Remember the confit leeks, fennel and lentils from a few days back? They pretty much stole the show, but this sea bream can definitely hold it’s own as well, super tasty. Pan fried for ± 5 minutes total until the skin is crispy and the meat soft and flakey. I quickly toasted some hazelnuts, added dried mixed breadcrumbs, a drop of olive oil, parsley, lemon zest and a squeeze of lemon. Man oh man, it all worked so well together!
Fried Sea Bream with Lemon & Hazelnut Crumb
- 2 sea bream filets, skin on
- Juice of half a lemon
- Olive oil
- Pepper & Salt
- The Crumb
- 1 tbsp hazelnuts (optional, can also be made without)
- 1/2 cup panko or homemade bread crumbs (see notes)
- Zest of 1 lemon
- 1 tbsp lemon juice
- Small handful parsley, finely chopped 1 tsp granulated garlic or garlic powder
- Pepper & Salt
In a dry pan toast the hazelnuts until starting to brown, make sure the don't burn. Remove from pan and set aside.

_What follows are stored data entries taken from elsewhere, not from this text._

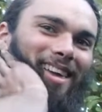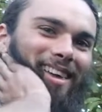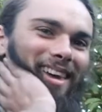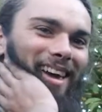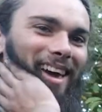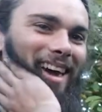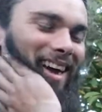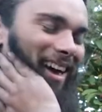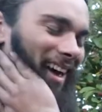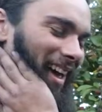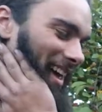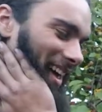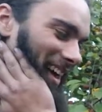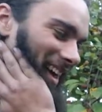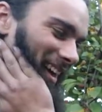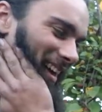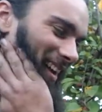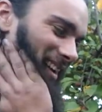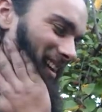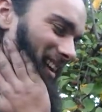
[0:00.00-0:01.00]
Yeah. But
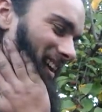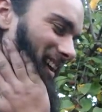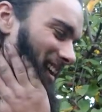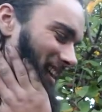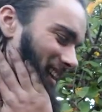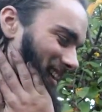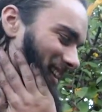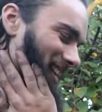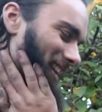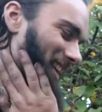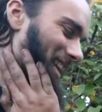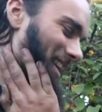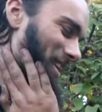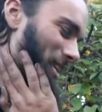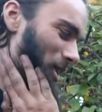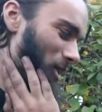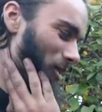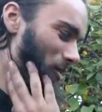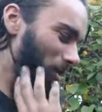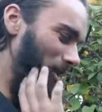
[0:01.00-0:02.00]
yeah.
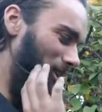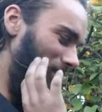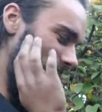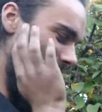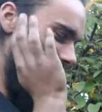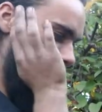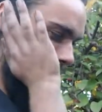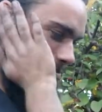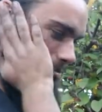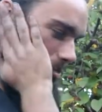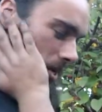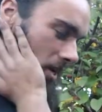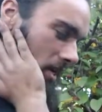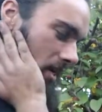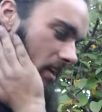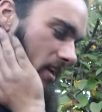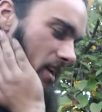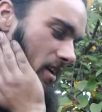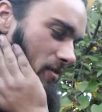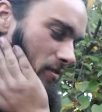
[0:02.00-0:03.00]
Almost binning
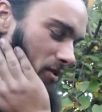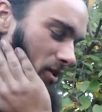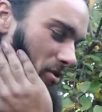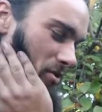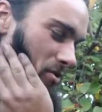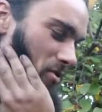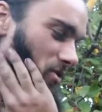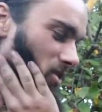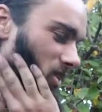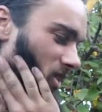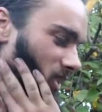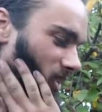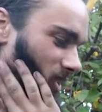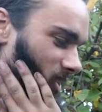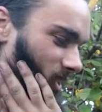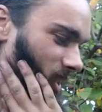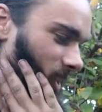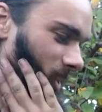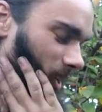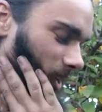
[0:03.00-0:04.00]
at every corner.
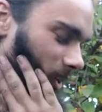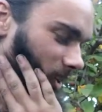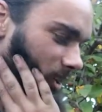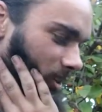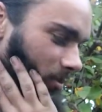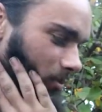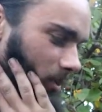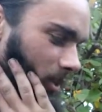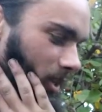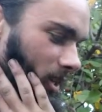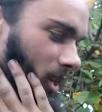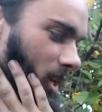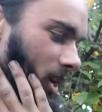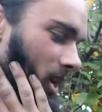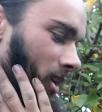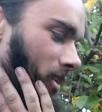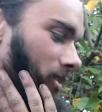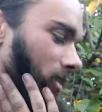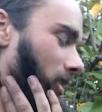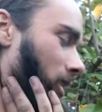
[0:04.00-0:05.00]
But
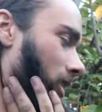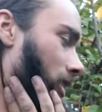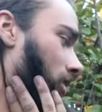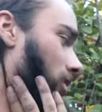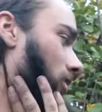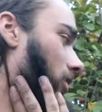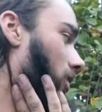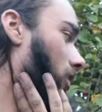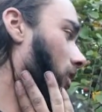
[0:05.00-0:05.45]
yeah, no,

In the same pan heat a drop of olive in the pan in a pan over a medium heat and add the breadcrumbs and the granulated garlic (or garlic powder).
Cook the until golden brown on medium heat, ± 5 minutes.
Remove from the heat and stir through the chopped parsley and lemon zest.
Roughly crush/chop the hazelnuts and add into the mix.
Transfer to some kitchen cloth and allow to drain.
Clean the pan with a paper towel
Heat a drop of olive oil in the pan over a medium high heat.
Make shallow cuts through the skin if the bream about 1.5cm apart.
Season the fish generously with pepper & salt, rubbing it in.
Place the fish skin-side down in the pan and don't touch it for 3 minutes.
After 3 minutes flip over the fish and cook for a further minute.
Squeeze in the juice from half of the lemon and cook for a minute.
Serve with the golden crumb on top of the fish.
To make the breadcrumbs to store, use any old bread you have lying around, wholewheat, sourdough, baguette. Roughly grind it down in a food processor and spread it out in a single layer on a baking sheet. Toast in the oven for ± 10 minutes at 150°C. Stir now and then and continue to bake until lightly toasted. Let cool and save in an airtight jar. It will keep for up to 2 months.